*Assigned task*: For every entry that follows, return the words exactly and omit any picture.

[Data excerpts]
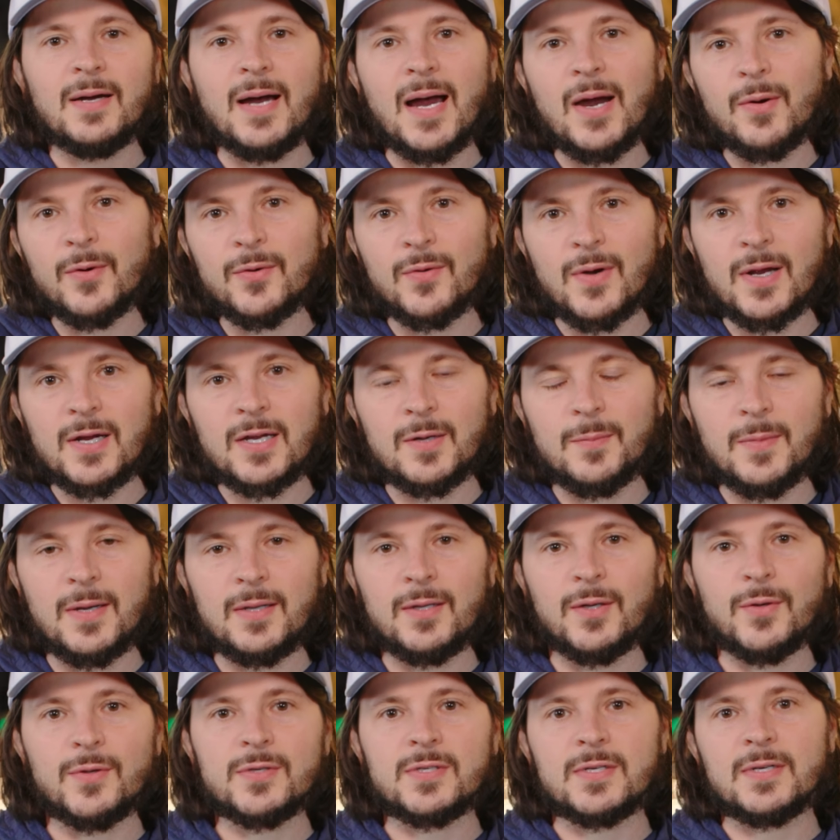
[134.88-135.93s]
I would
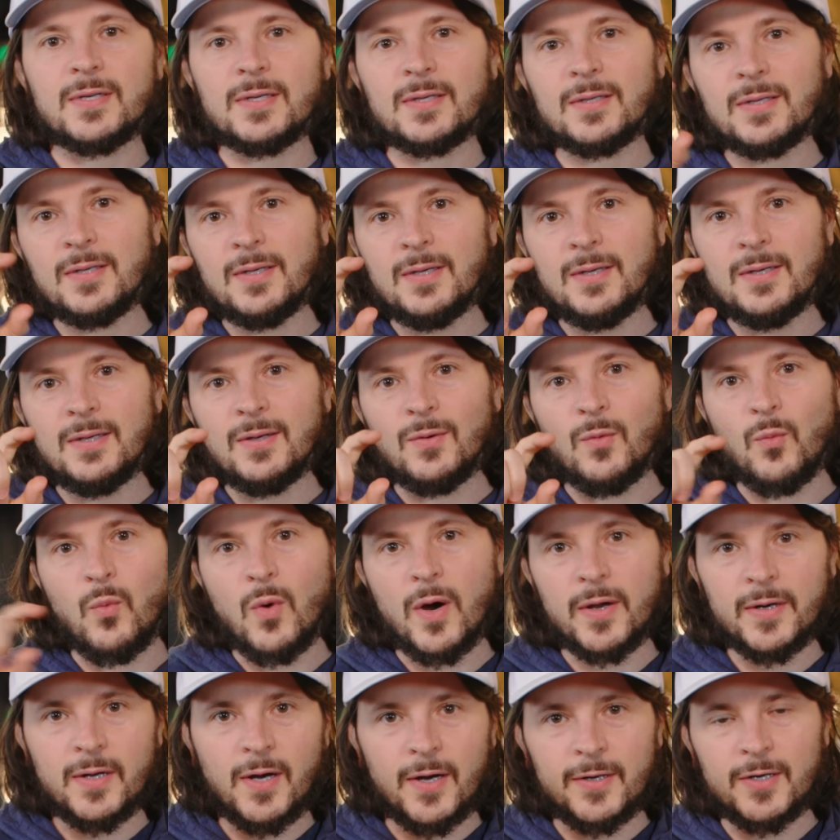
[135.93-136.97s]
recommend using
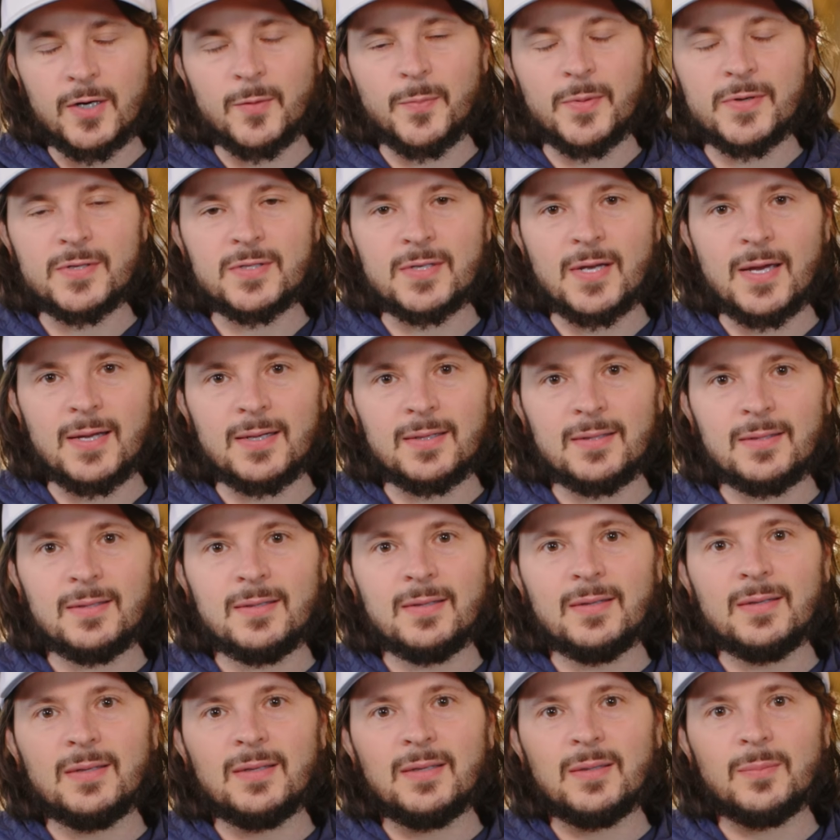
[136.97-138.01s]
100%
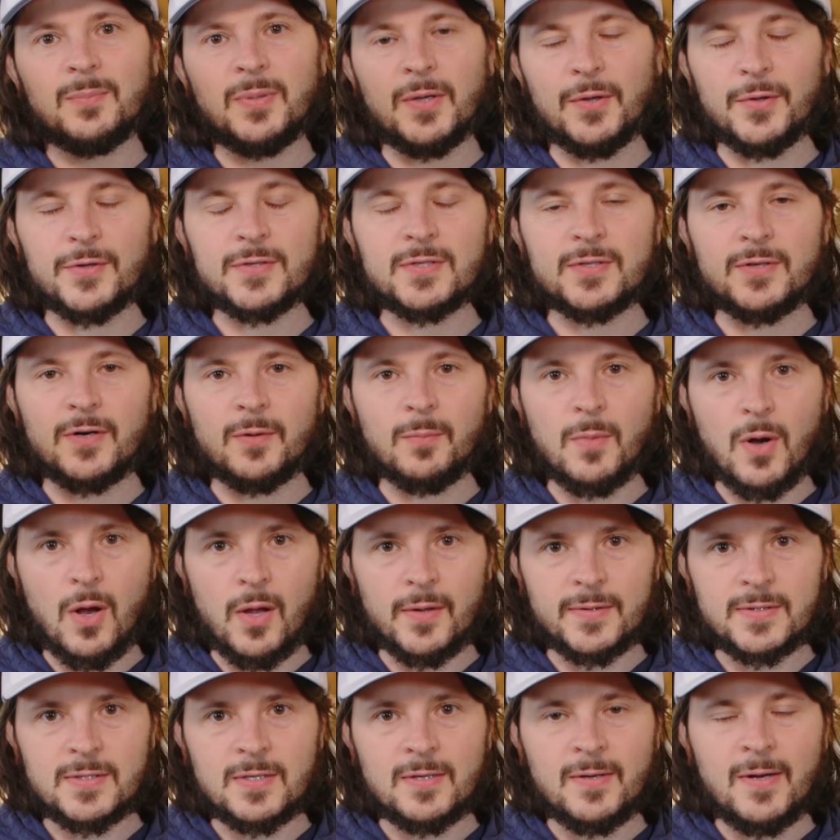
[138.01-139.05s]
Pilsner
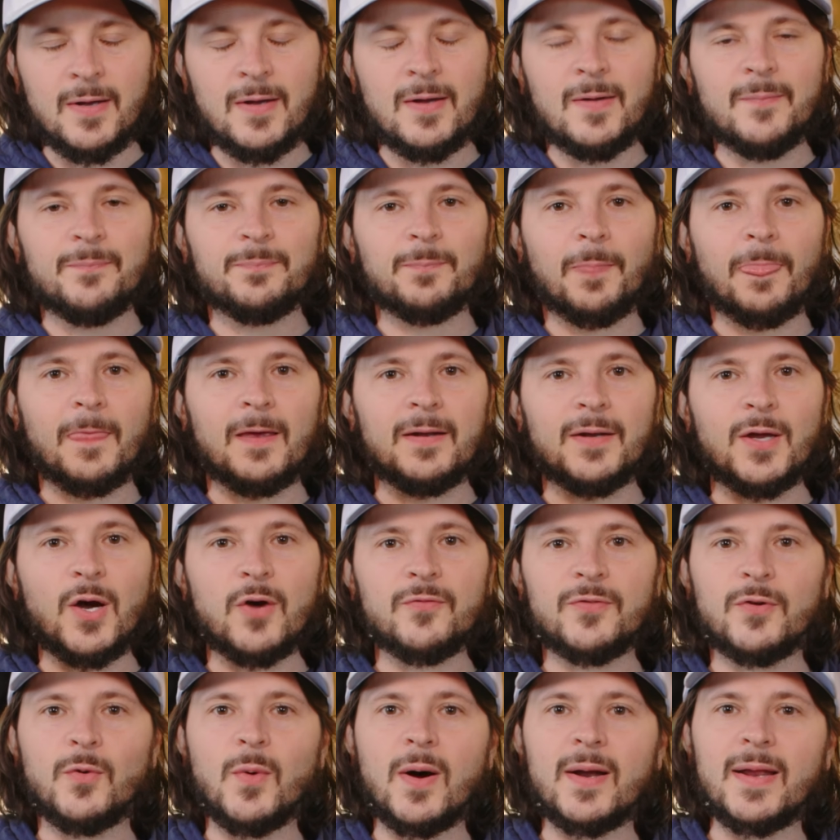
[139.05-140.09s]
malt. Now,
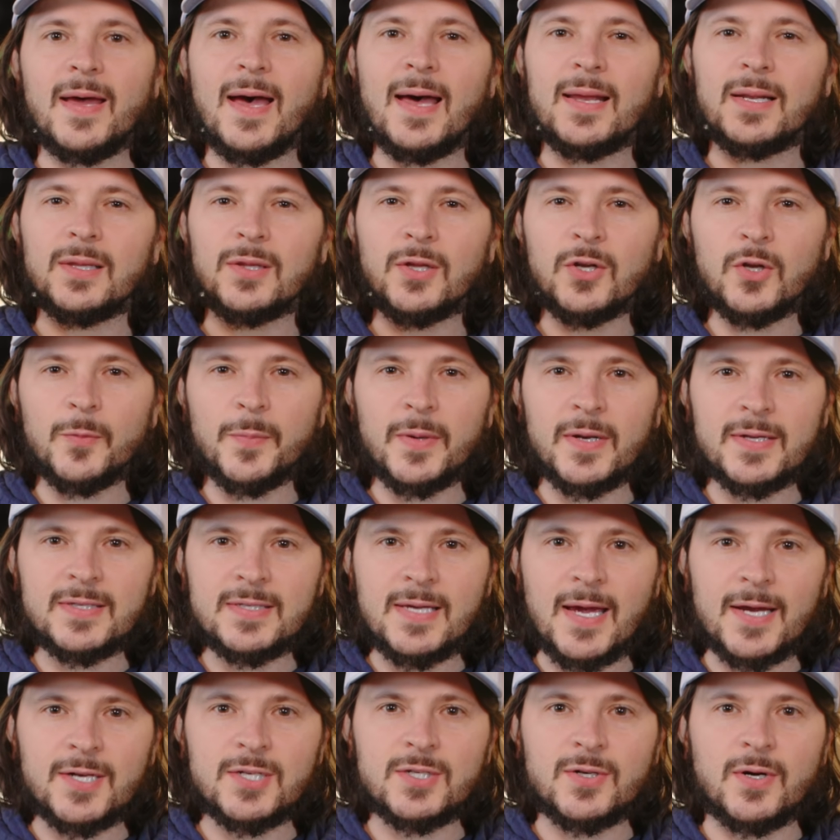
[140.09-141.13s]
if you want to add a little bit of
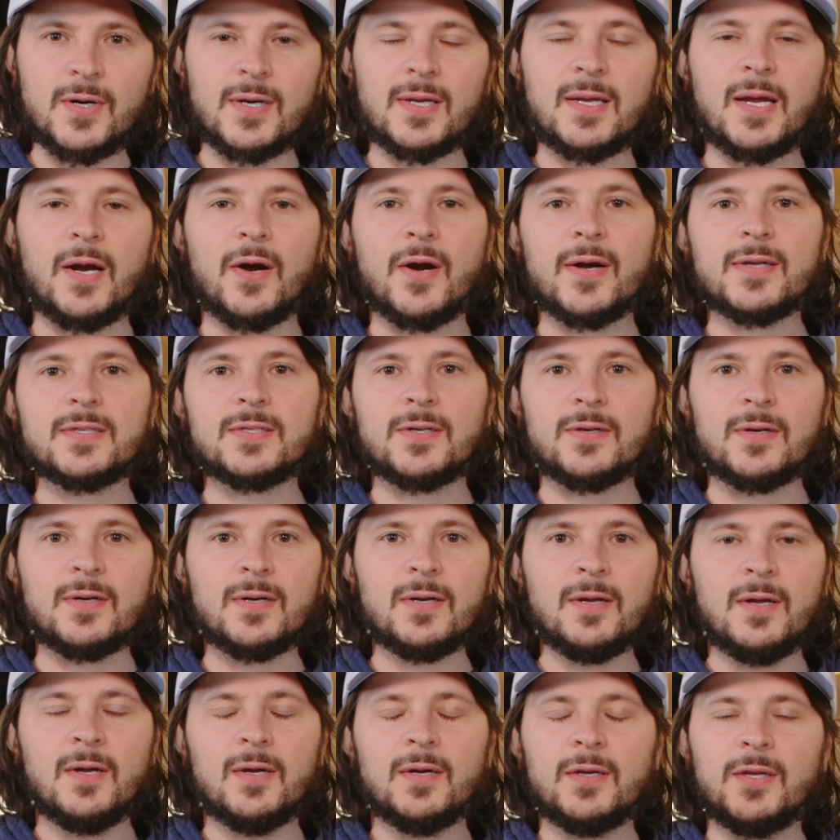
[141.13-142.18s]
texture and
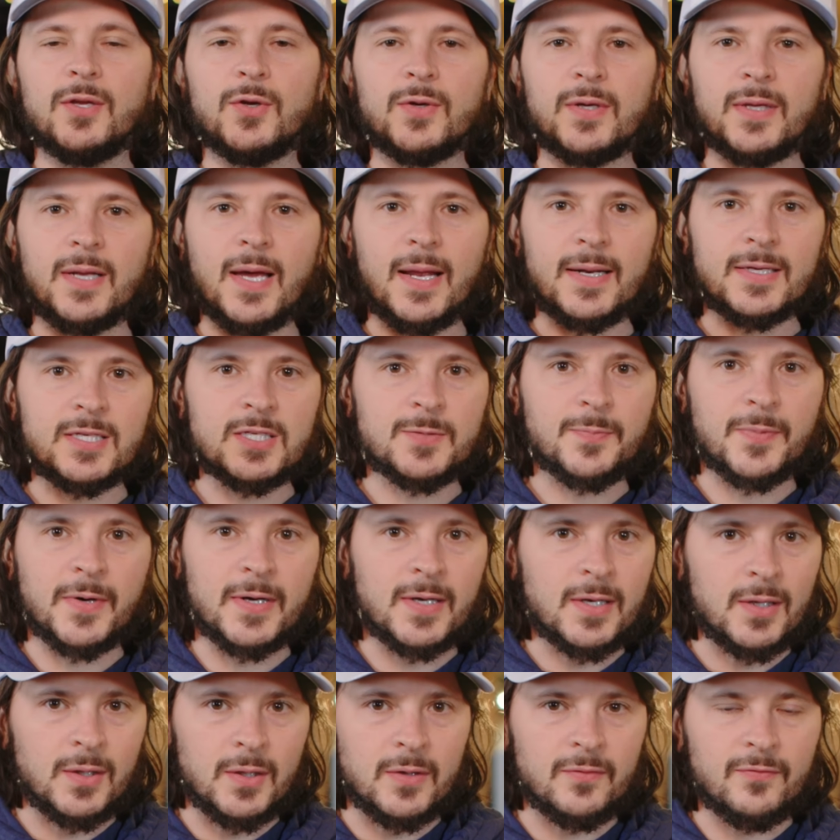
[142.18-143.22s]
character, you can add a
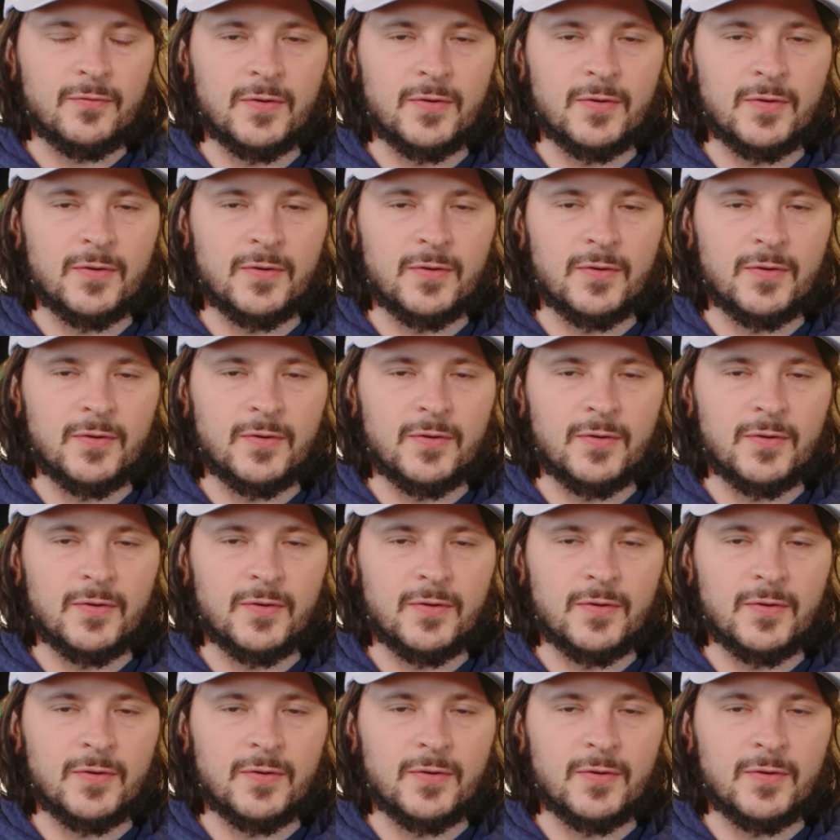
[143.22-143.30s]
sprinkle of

*Output*:
[134.88-135.93s]
I would
[135.93-136.97s]
recommend using
[136.97-138.01s]
100%
[138.01-139.05s]
Pilsner
[139.05-140.09s]
malt. Now,
[140.09-141.13s]
if you want to add a little bit of
[141.13-142.18s]
texture and
[142.18-143.22s]
character, you can add a
[143.22-143.30s]
sprinkle of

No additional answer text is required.